4. Passive-aggressiveness

The flip side of an angry outburst is passive-aggressiveness — saying everything is “fine” when it isn’t and then taking out your emotions on someone or something else later. This attempt to make the other person somehow pay for a perceived or real transgression while appearing innocent is a maladaptive coping mechanism that can be a relationship killer.

Rather than help you cope successfully with anxiety or other mental health issues, maladaptive behaviors keep you stuck in them — or make conditions worse.

5. Self-harm

This can present itself in a number of ways, but the most common are cutting or hitting yourself to inflict pain or using substances to cause deliberate harm to your body. 

6. Substance use

A more common maladaptive strategy for managing anxiety, depression, or stress is substance use or abuse. This involves alcohol, illicit drugs, and misuse of prescription drugs. Studies have shown that people with anxiety disorders are up to three times more likely to have alcohol or another substance abuse disorder. Additionally, the National Institutes of Health (NIH) reports that, of the 20.3 million adults with substance use disorders, nearly 38% also have at least one mental illness. And because the negative effects of mental illness are far-reaching, including its treatment alongside addiction treatment is crucial.

7. Acting out sexually

Finally, engaging in a variety of high-risk sexual behaviors to numb or distract yourself is another manifestation of maladaptive behavior. This may include unprotected, anonymous, or otherwise dangerous sex acts that may lead to harming yourself or others.

What Comes Next?

Identifying maladaptive behaviors is only half the battle. Learning how to replace them with healthy responses is the rest. One step is to have a plan. Another is to seek help when needed. 

What Is Maladaptive Behavior? - The Meadows Malibu

We generally know many of the day-to-day stresses we face — and that allows us to plan ahead. Putting the brakes on anger by seeking other strategies or removing ourselves when we sense we’re about to blow can help avoid outbursts. And forcing ourselves to articulate clearly when someone has hurt us short-circuits the need to slam doors while claiming everything is “fine!”

When we face stressors that trigger anxiety or an unhealthy tendency to isolate, we can instead resolve ourselves to engage with people and environments we know are good for us.
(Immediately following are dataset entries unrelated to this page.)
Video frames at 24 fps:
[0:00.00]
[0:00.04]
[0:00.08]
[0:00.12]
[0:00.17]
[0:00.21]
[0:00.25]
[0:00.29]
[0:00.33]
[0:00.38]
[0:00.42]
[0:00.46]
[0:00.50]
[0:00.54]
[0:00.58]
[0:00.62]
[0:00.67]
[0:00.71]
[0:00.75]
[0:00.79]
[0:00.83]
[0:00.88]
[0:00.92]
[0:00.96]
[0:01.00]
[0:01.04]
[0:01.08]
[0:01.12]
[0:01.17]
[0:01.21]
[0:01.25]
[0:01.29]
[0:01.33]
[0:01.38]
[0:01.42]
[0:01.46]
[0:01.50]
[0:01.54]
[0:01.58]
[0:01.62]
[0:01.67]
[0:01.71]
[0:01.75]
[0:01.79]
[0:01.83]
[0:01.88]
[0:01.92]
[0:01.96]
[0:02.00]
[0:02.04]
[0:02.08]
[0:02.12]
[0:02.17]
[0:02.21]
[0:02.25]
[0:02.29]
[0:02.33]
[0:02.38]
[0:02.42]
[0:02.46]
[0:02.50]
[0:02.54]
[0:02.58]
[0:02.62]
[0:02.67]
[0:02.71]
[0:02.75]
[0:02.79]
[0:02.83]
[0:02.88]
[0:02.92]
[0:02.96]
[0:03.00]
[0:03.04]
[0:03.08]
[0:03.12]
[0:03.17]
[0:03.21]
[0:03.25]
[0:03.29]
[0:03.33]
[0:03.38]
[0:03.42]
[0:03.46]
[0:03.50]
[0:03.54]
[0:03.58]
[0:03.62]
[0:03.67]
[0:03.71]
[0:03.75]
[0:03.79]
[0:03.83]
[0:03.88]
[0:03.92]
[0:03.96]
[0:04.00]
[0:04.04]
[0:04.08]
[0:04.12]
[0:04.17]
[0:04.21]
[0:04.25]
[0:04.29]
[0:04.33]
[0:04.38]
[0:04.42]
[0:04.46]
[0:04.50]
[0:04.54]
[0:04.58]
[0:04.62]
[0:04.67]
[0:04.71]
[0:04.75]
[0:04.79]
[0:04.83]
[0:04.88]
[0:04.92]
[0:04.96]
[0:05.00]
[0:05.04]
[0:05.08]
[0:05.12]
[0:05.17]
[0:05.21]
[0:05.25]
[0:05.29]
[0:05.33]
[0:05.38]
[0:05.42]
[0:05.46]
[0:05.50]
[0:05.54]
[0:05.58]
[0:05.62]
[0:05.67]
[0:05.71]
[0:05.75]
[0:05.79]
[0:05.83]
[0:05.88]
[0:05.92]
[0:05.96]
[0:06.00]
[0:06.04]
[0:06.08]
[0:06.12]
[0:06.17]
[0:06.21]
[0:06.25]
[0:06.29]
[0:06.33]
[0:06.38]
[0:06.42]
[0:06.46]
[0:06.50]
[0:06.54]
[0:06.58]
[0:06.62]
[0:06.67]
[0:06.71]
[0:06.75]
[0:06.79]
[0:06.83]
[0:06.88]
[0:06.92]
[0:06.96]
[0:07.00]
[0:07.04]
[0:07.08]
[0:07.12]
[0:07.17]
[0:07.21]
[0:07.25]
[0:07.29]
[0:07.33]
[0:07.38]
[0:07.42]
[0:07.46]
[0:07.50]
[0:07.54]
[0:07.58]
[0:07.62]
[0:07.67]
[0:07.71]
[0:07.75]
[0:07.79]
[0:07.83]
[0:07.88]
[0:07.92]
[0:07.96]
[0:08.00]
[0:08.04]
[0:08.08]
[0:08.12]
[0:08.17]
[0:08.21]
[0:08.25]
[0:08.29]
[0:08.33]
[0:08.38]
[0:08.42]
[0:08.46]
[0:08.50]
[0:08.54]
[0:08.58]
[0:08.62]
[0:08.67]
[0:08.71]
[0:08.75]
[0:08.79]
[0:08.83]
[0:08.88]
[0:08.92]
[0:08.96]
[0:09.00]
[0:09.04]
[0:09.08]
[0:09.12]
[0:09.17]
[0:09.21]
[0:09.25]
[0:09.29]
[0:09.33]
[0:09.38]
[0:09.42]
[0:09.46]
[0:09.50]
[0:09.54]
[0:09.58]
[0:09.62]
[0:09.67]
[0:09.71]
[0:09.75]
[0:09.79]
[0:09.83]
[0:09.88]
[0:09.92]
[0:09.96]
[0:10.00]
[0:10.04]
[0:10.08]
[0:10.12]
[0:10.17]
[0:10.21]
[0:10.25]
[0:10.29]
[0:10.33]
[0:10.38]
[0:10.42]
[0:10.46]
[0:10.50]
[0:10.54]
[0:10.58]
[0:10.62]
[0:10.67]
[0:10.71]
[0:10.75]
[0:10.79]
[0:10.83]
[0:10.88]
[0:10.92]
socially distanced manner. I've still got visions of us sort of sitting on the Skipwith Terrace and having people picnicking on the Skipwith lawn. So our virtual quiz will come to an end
Seeking appropriate intimacy, whether among friends or romantically, can help keep us grounded and balanced. Of course, that may be easier said than done if past relationships are the source of our maladaptive anxiety. 

Perhaps the most adaptive of approaches is to seek treatment for the underlying causes of anxiety. The short-term investment of time and finances in therapy can pay off in long-term freedom and mental wellness and teach us the skills we need to adapt to the changes, challenges, and hurts that life inevitably throws our way.